A federal appeals court on Tuesday allowed teams affiliated with the Department of Government Efficiency to gain access to potentially sensitive data on millions of Americans, overruling a lower court that had blocked that access in February.
By a 2-to-1 vote, a three-judge panel of the U.S. Court of Appeals for the Fourth Circuit granted the access to data stored at the Treasury Department, the Education Department and the Office of Personnel Management, citing the Supreme Court’s decision in a similar case in June involving Social Security data.
The decision cleared the way for teams put in place this year by Elon Musk to reclaim “high-level I.T. access” to government databases, Judge Julius N. Richardson wrote, over the objections of a number of labor unions who had sued, arguing the move violated federal privacy laws.
Writing for the majority, Judge Richardson said the circumstances of the case mirrored those in a lawsuit involving data that the Supreme Court had weighed as an emergency application this year. In an unsigned order in that case, the Supreme Court intervened to allow the DOGE analysts to continue sifting through the records “in order for those members to do their work.”

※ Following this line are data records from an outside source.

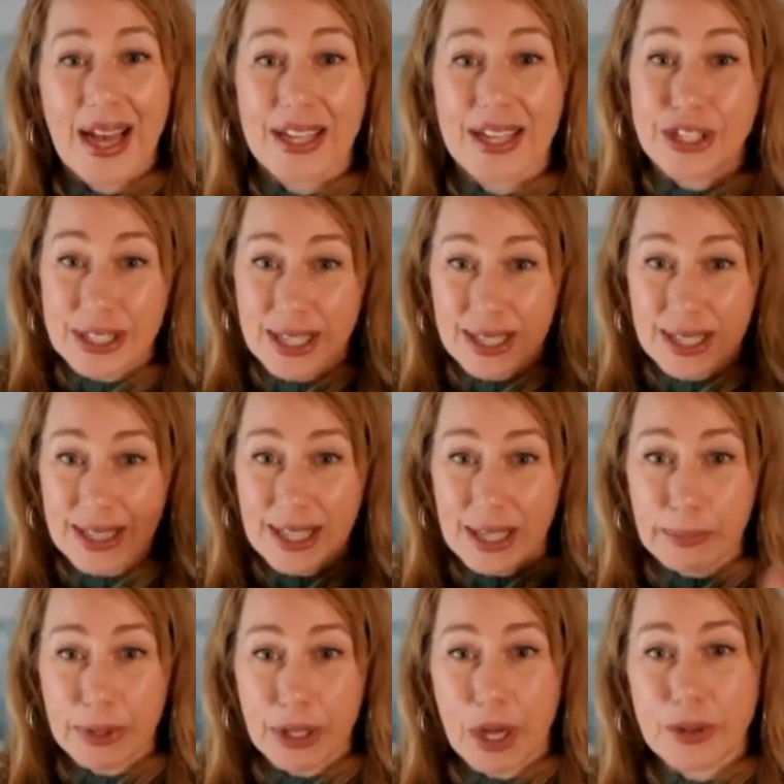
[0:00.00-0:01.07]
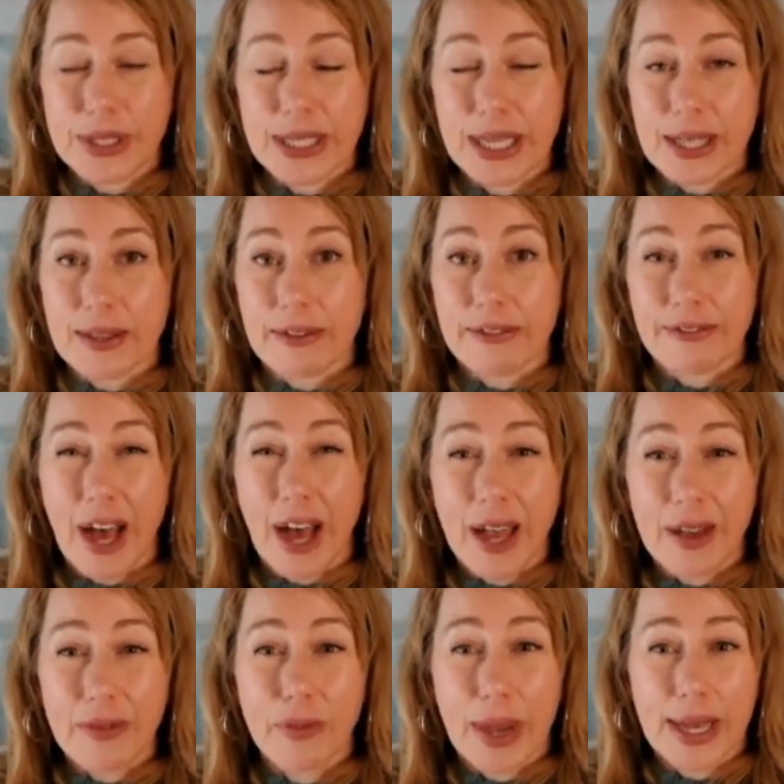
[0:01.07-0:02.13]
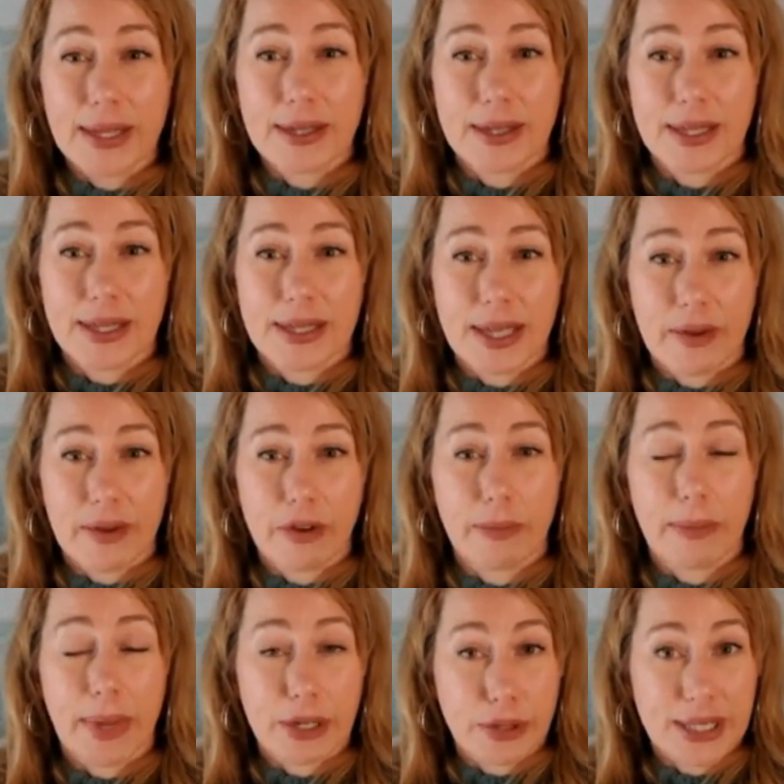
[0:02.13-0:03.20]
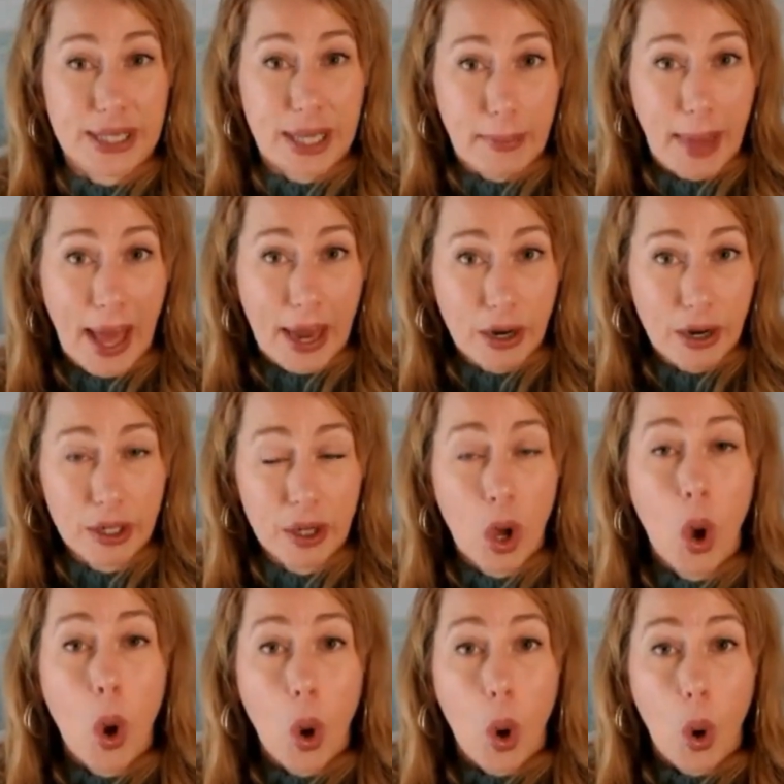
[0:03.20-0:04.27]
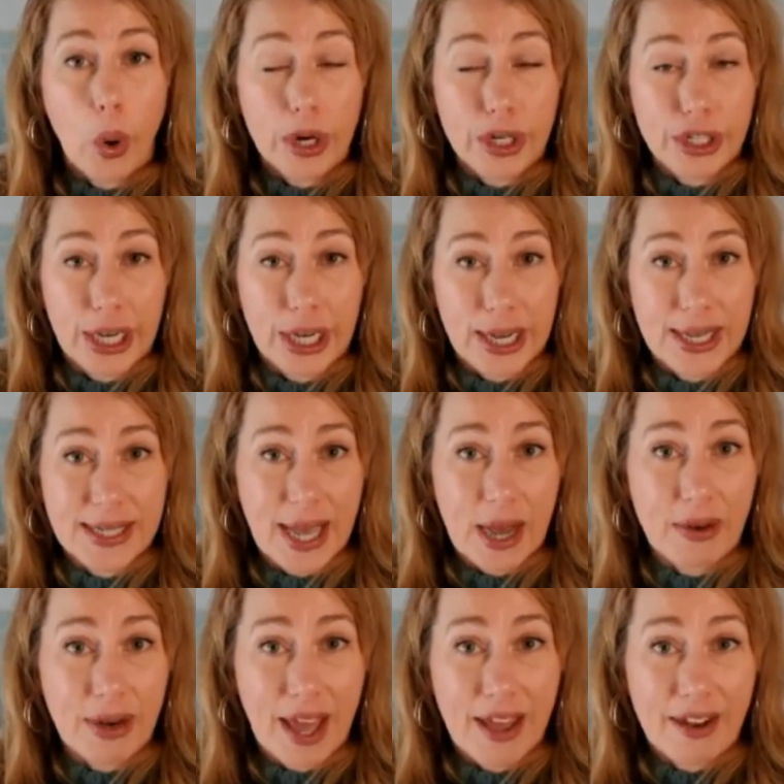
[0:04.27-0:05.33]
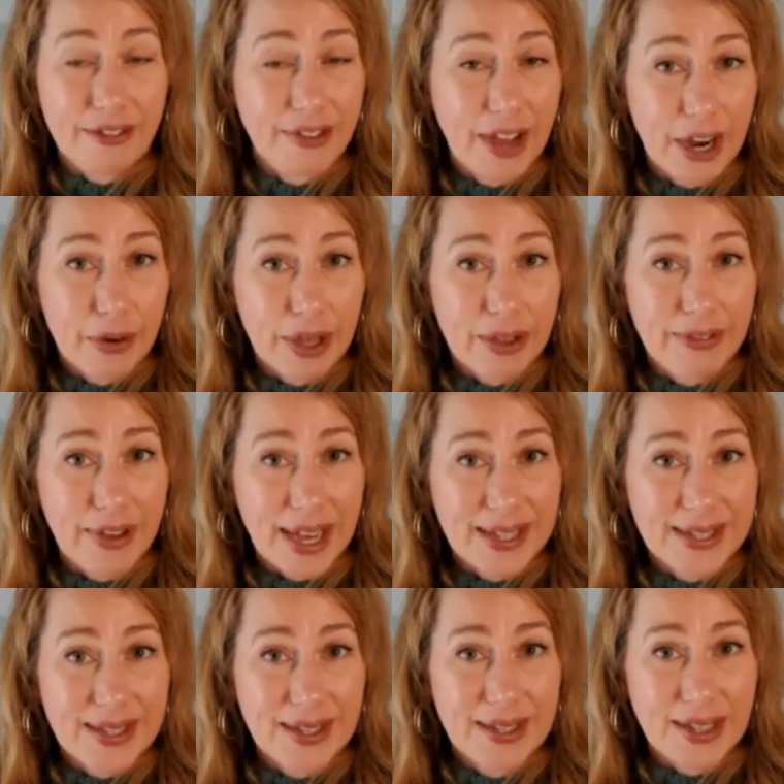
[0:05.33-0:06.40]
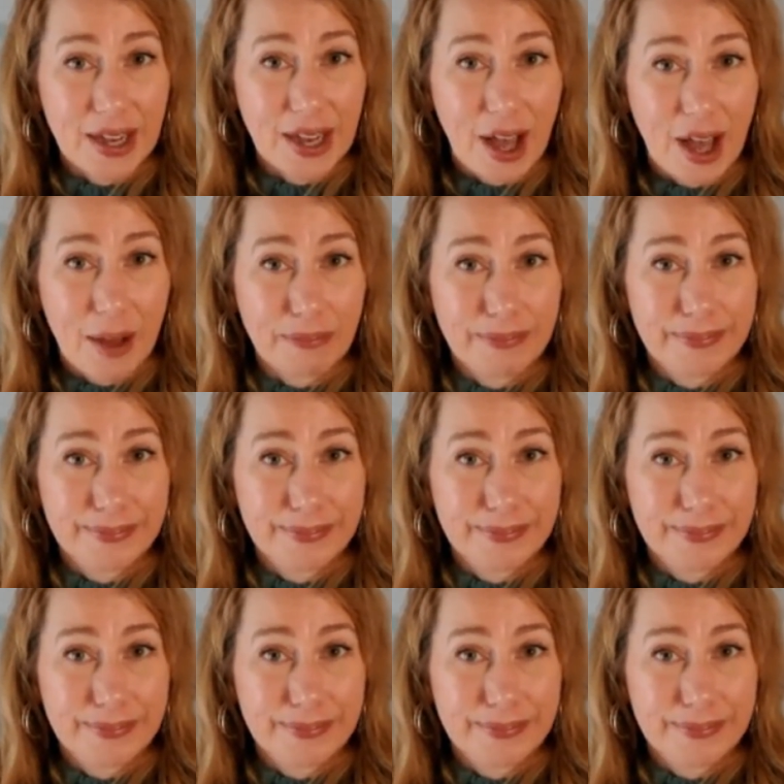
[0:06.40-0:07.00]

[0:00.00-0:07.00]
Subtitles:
Just click the link below to get the 5 ways to discover metrics that matter, or check us out at FieryFX.com.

After several federal judges moved this year to restrict their access, the government offered a number of concessions, including agreeing to have DOGE staff undergo routine security trainings and background checks, or to limit their access to only anonymized data that could not be linked to individual people.
But as those cases have been appealed, the Supreme Court and appellate judges have more consistently sided with the government in allowing members of DOGE largely unfettered access to government systems.
Even after Mr. Musk stepped down from his role atop DOGE in May, the unit has continued to operate largely out of public view in what critics have described as a mission to hasten the downsizing of federal agencies and a reduction of the government’s services.